- [INPUT MATERIAL]:
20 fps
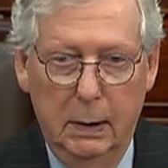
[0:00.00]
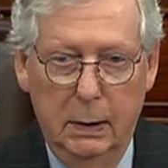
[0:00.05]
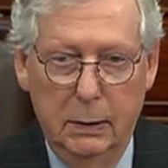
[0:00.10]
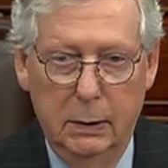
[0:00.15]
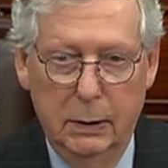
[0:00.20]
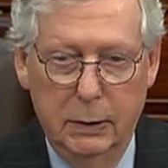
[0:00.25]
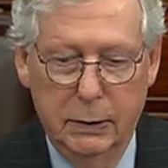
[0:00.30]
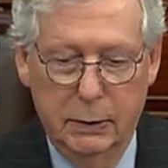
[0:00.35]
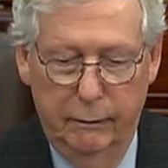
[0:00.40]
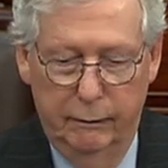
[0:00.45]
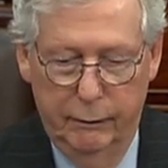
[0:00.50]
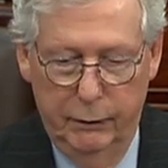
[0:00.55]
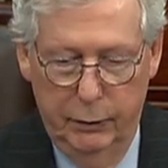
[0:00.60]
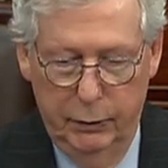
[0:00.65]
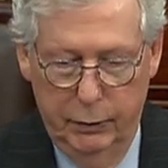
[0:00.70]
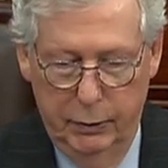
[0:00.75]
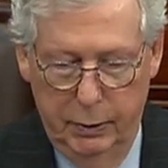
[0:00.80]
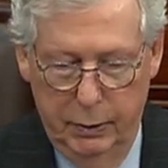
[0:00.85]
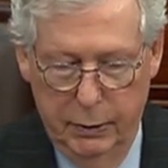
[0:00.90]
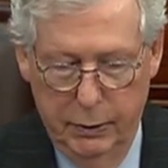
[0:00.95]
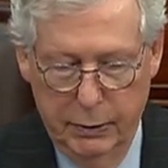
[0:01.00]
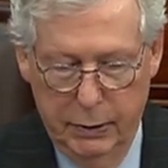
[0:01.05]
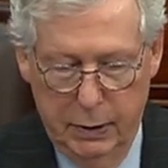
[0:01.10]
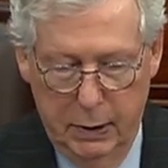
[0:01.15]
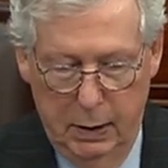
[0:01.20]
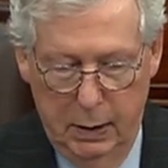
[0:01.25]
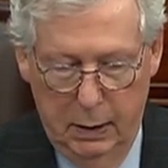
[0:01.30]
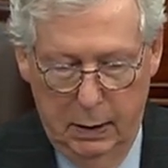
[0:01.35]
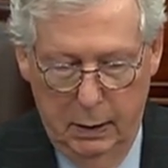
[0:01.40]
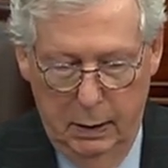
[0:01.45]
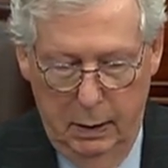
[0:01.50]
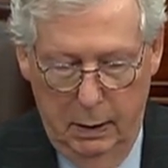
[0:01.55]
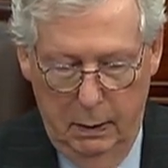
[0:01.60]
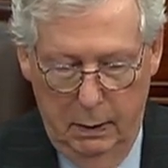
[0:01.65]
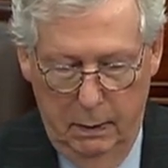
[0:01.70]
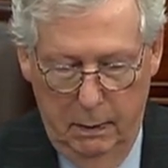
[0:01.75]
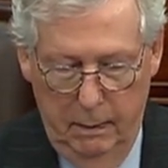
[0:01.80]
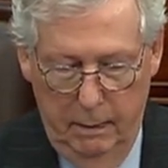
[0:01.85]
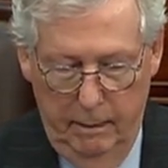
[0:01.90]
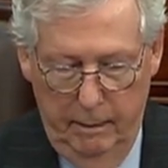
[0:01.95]
just a few years
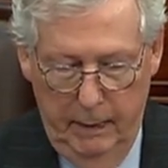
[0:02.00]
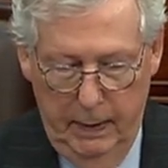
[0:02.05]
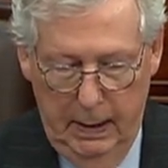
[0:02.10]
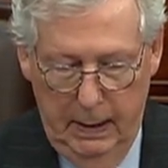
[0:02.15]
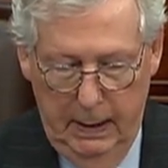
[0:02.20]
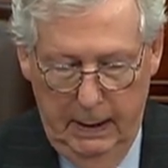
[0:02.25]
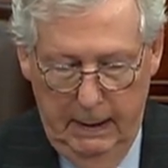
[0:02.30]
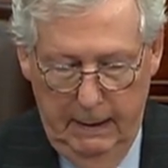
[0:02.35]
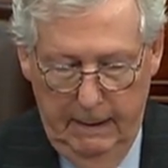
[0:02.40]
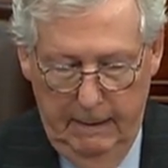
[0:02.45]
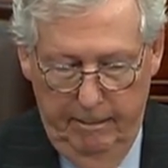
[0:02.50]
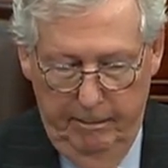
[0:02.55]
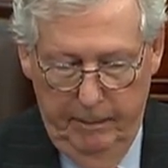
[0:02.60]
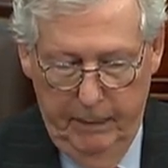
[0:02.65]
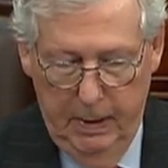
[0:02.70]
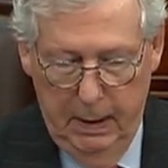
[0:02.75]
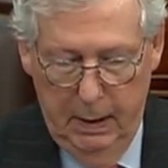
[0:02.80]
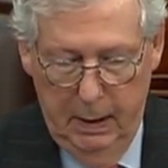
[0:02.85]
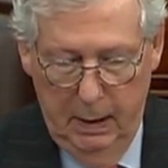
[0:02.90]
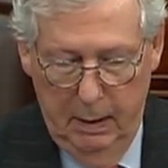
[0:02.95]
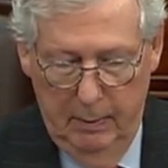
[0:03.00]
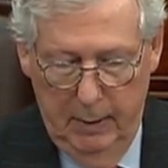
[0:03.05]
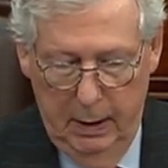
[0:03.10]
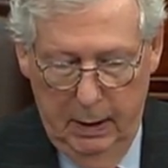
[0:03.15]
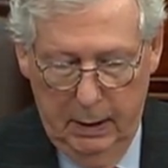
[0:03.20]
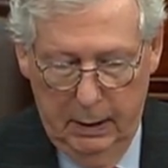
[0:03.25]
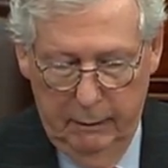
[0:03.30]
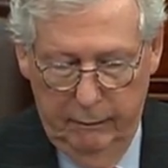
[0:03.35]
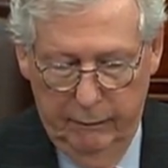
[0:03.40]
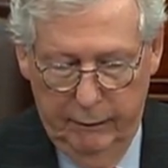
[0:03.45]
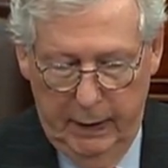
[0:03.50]
ago. American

- [EXERCISE PROMPT]: Pictures are to be excluded; all other material must be transcribed exactly.

- [OUTPUT OF THE EXERCISE]:
20 fps
[0:00.00]
[0:00.05]
[0:00.10]
[0:00.15]
[0:00.20]
[0:00.25]
[0:00.30]
[0:00.35]
[0:00.40]
[0:00.45]
[0:00.50]
[0:00.55]
[0:00.60]
[0:00.65]
[0:00.70]
[0:00.75]
[0:00.80]
[0:00.85]
[0:00.90]
[0:00.95]
[0:01.00]
[0:01.05]
[0:01.10]
[0:01.15]
[0:01.20]
[0:01.25]
[0:01.30]
[0:01.35]
[0:01.40]
[0:01.45]
[0:01.50]
[0:01.55]
[0:01.60]
[0:01.65]
[0:01.70]
[0:01.75]
[0:01.80]
[0:01.85]
[0:01.90]
[0:01.95]
just a few years
[0:02.00]
[0:02.05]
[0:02.10]
[0:02.15]
[0:02.20]
[0:02.25]
[0:02.30]
[0:02.35]
[0:02.40]
[0:02.45]
[0:02.50]
[0:02.55]
[0:02.60]
[0:02.65]
[0:02.70]
[0:02.75]
[0:02.80]
[0:02.85]
[0:02.90]
[0:02.95]
[0:03.00]
[0:03.05]
[0:03.10]
[0:03.15]
[0:03.20]
[0:03.25]
[0:03.30]
[0:03.35]
[0:03.40]
[0:03.45]
[0:03.50]
ago. American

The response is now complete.